▶ **EXERCISE**
Copying starts at the line containing "(6.00 s to 7.00 s)" and stops after the last line of the records; each line is repeated exactly, and pictures are skipped.

___ EXTRACTED INFORMATION ___

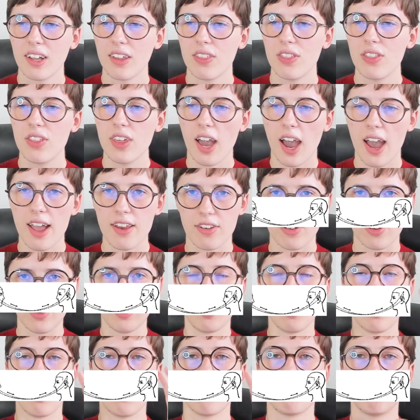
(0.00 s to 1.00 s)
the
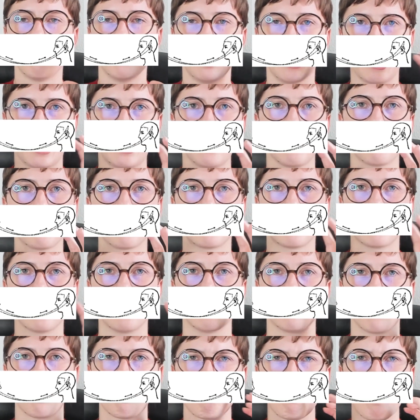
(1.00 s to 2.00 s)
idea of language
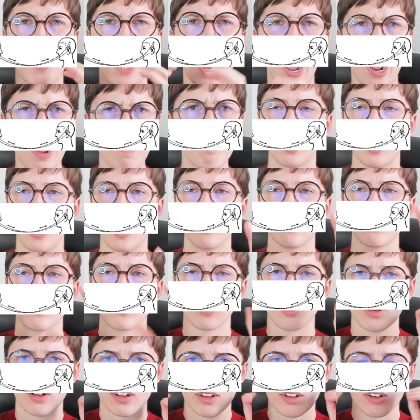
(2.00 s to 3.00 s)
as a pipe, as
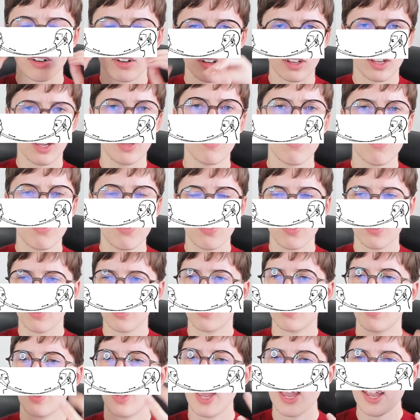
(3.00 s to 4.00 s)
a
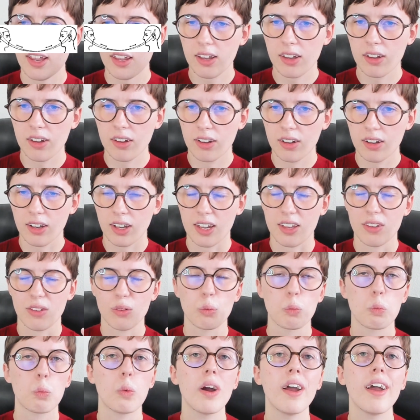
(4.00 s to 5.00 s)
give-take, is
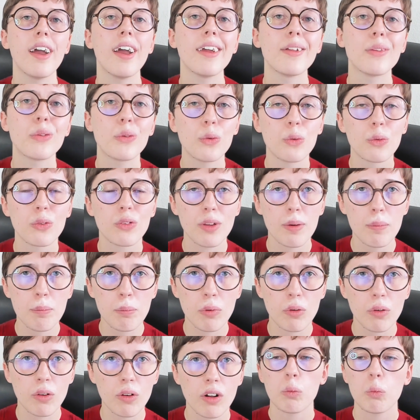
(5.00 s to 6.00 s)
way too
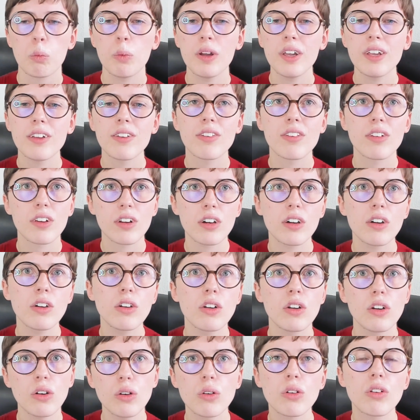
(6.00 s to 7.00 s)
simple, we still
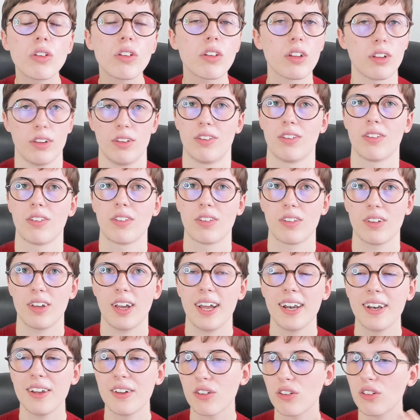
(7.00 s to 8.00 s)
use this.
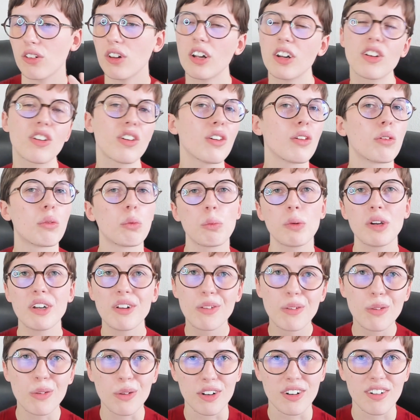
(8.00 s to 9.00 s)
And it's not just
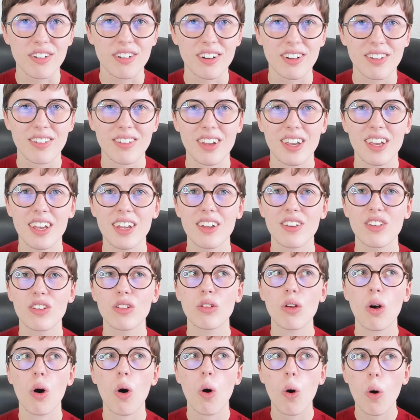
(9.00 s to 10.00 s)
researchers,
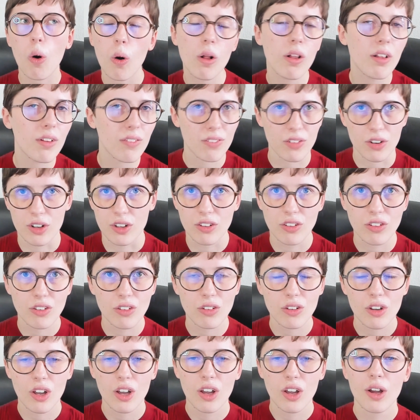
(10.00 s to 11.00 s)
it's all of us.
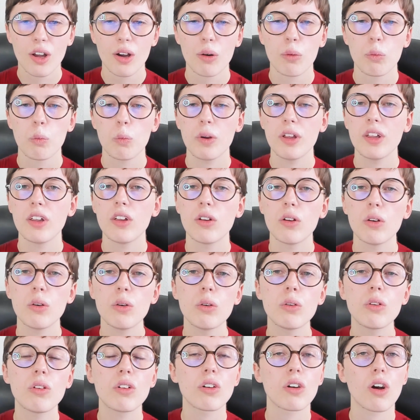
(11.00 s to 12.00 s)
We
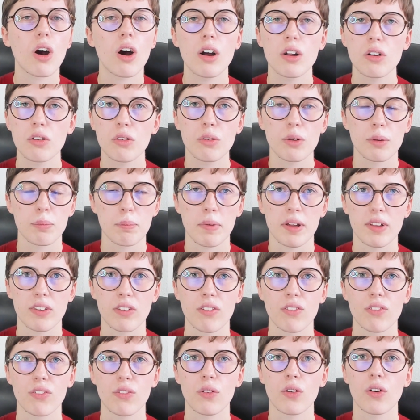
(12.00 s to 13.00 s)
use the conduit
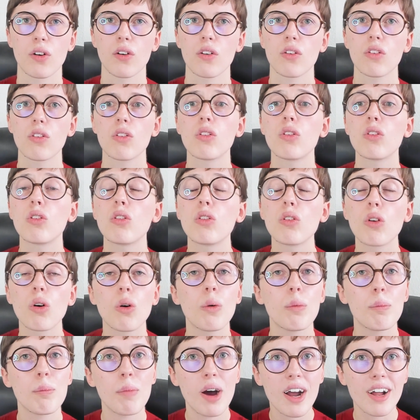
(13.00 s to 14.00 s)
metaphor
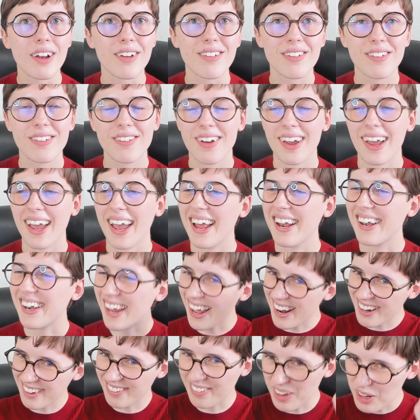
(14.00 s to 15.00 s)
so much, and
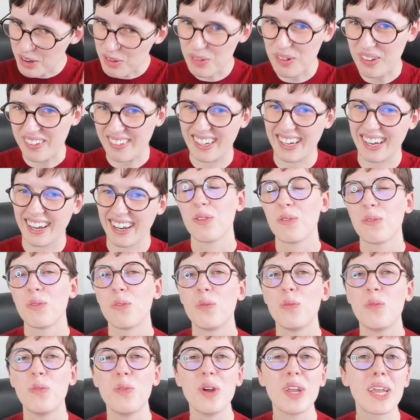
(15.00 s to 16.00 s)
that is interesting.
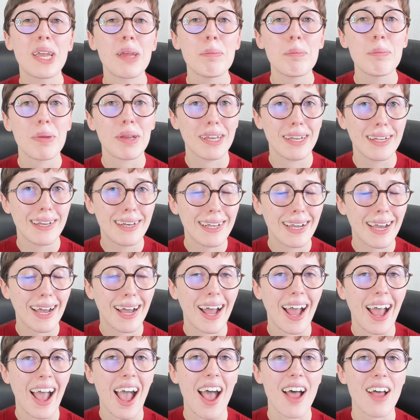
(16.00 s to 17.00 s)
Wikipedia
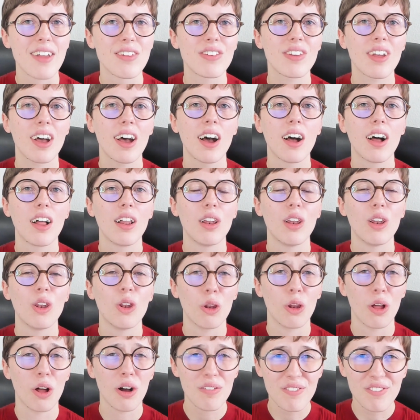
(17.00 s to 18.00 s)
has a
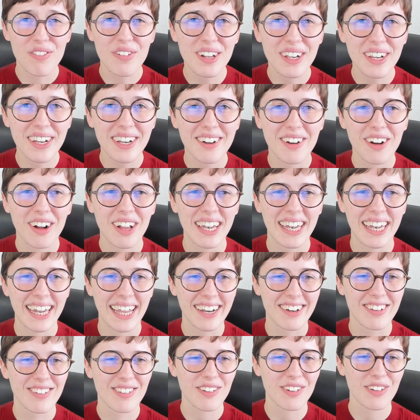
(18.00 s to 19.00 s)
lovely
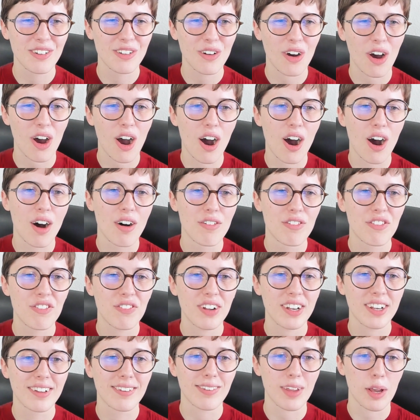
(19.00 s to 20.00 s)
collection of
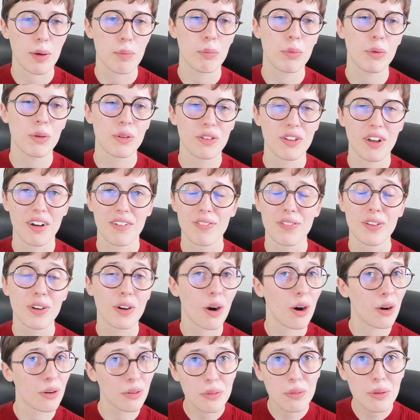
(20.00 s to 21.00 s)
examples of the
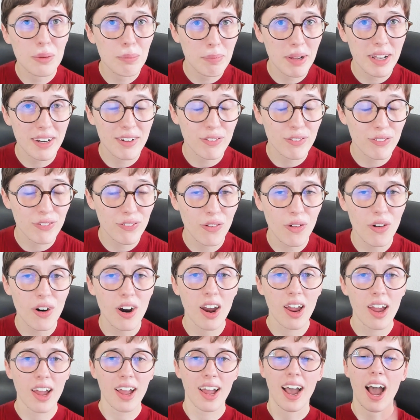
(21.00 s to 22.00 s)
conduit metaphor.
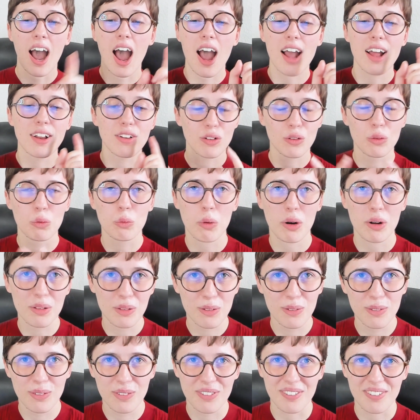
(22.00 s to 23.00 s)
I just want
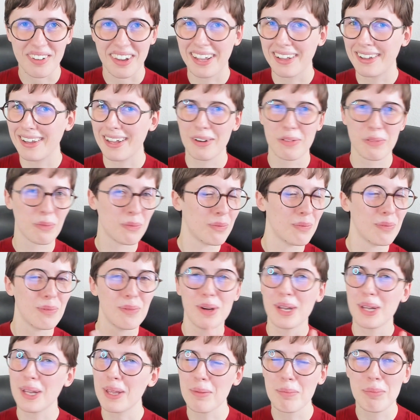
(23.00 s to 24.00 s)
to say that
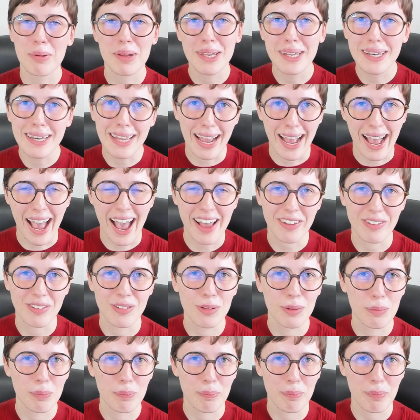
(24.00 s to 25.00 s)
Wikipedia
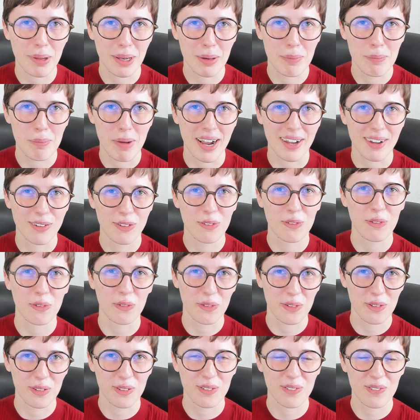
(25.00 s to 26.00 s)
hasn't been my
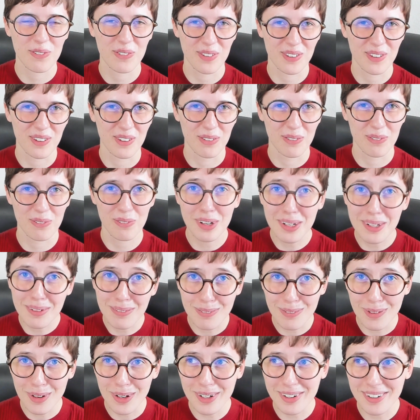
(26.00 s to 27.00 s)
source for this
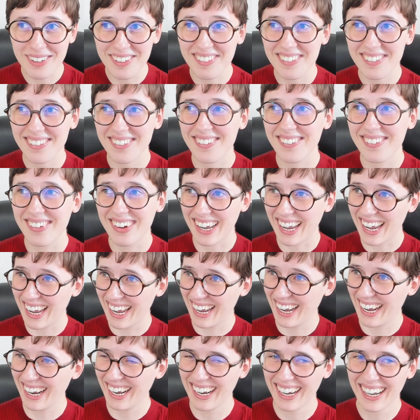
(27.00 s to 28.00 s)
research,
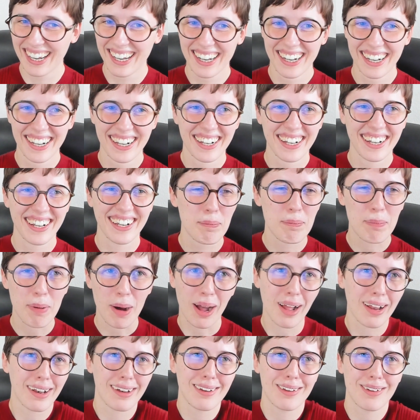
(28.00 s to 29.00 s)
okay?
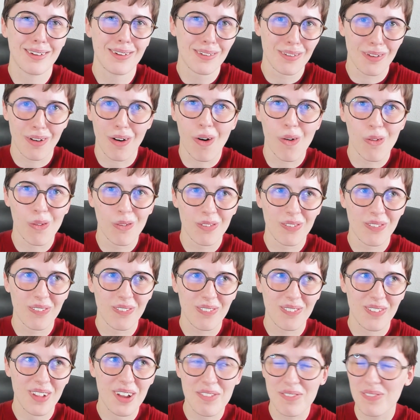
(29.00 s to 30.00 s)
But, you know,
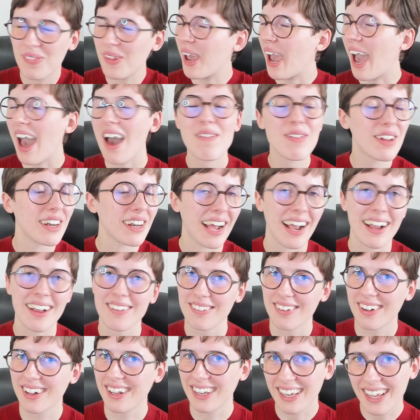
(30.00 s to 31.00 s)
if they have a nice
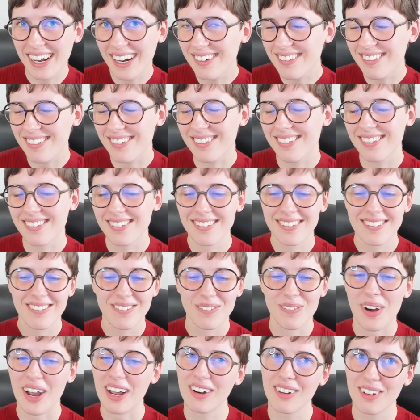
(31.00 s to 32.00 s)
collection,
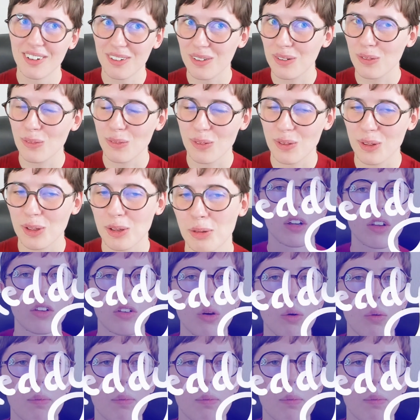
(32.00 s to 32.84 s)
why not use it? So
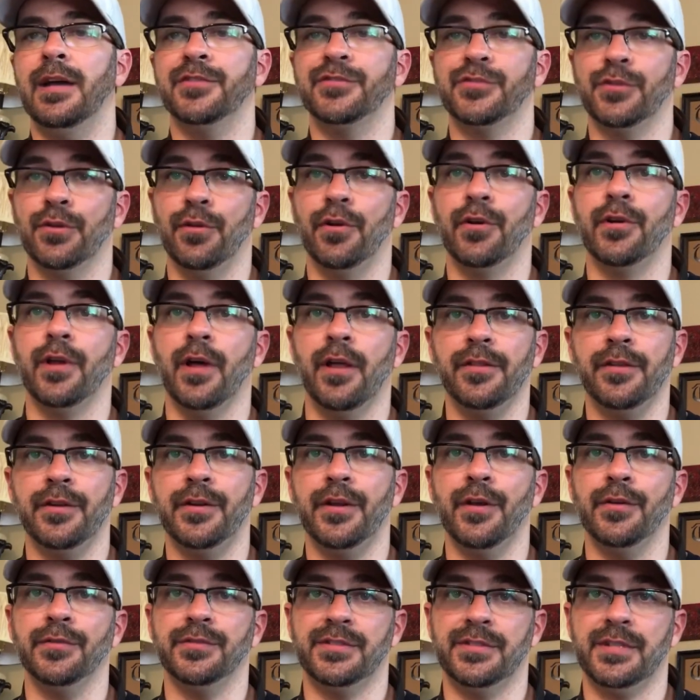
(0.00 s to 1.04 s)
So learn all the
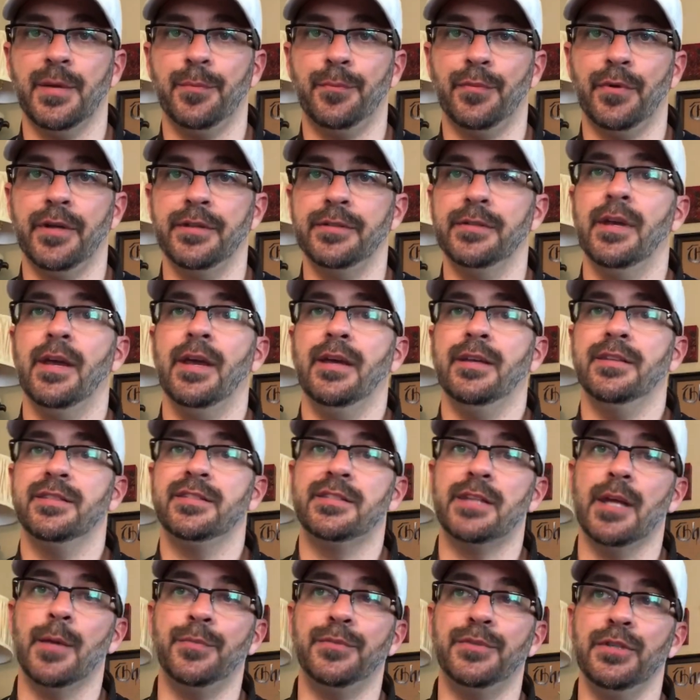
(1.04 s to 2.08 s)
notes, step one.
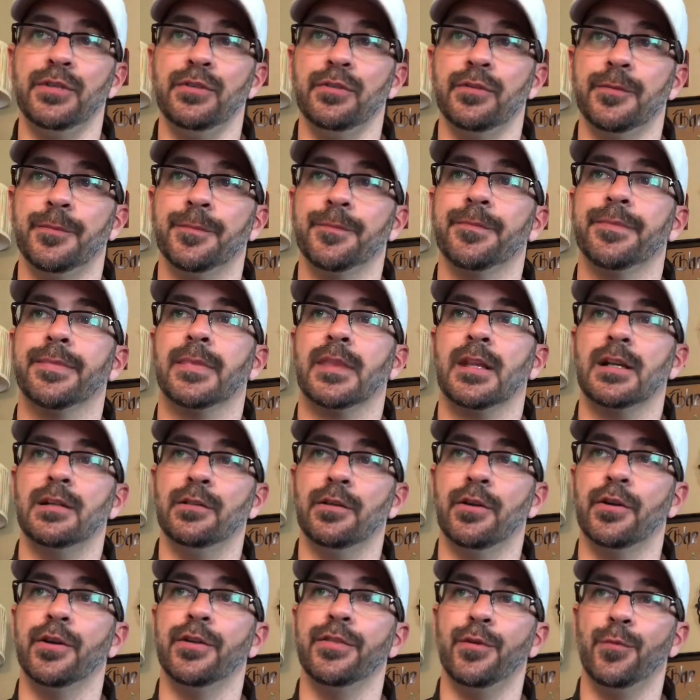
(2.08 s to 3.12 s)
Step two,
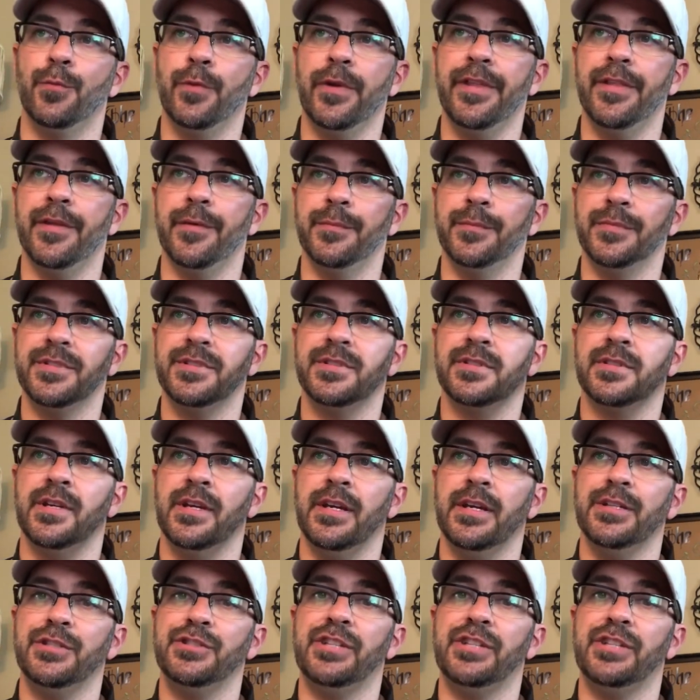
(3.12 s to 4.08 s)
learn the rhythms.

___

▶ **SOLUTION FOR THIS TASK**
(6.00 s to 7.00 s)
simple, we still
(7.00 s to 8.00 s)
use this.
(8.00 s to 9.00 s)
And it's not just
(9.00 s to 10.00 s)
researchers,
(10.00 s to 11.00 s)
it's all of us.
(11.00 s to 12.00 s)
We
(12.00 s to 13.00 s)
use the conduit
(13.00 s to 14.00 s)
metaphor
(14.00 s to 15.00 s)
so much, and
(15.00 s to 16.00 s)
that is interesting.
(16.00 s to 17.00 s)
Wikipedia
(17.00 s to 18.00 s)
has a
(18.00 s to 19.00 s)
lovely
(19.00 s to 20.00 s)
collection of
(20.00 s to 21.00 s)
examples of the
(21.00 s to 22.00 s)
conduit metaphor.
(22.00 s to 23.00 s)
I just want
(23.00 s to 24.00 s)
to say that
(24.00 s to 25.00 s)
Wikipedia
(25.00 s to 26.00 s)
hasn't been my
(26.00 s to 27.00 s)
source for this
(27.00 s to 28.00 s)
research,
(28.00 s to 29.00 s)
okay?
(29.00 s to 30.00 s)
But, you know,
(30.00 s to 31.00 s)
if they have a nice
(31.00 s to 32.00 s)
collection,
(32.00 s to 32.84 s)
why not use it? So
(0.00 s to 1.04 s)
So learn all the
(1.04 s to 2.08 s)
notes, step one.
(2.08 s to 3.12 s)
Step two,
(3.12 s to 4.08 s)
learn the rhythms.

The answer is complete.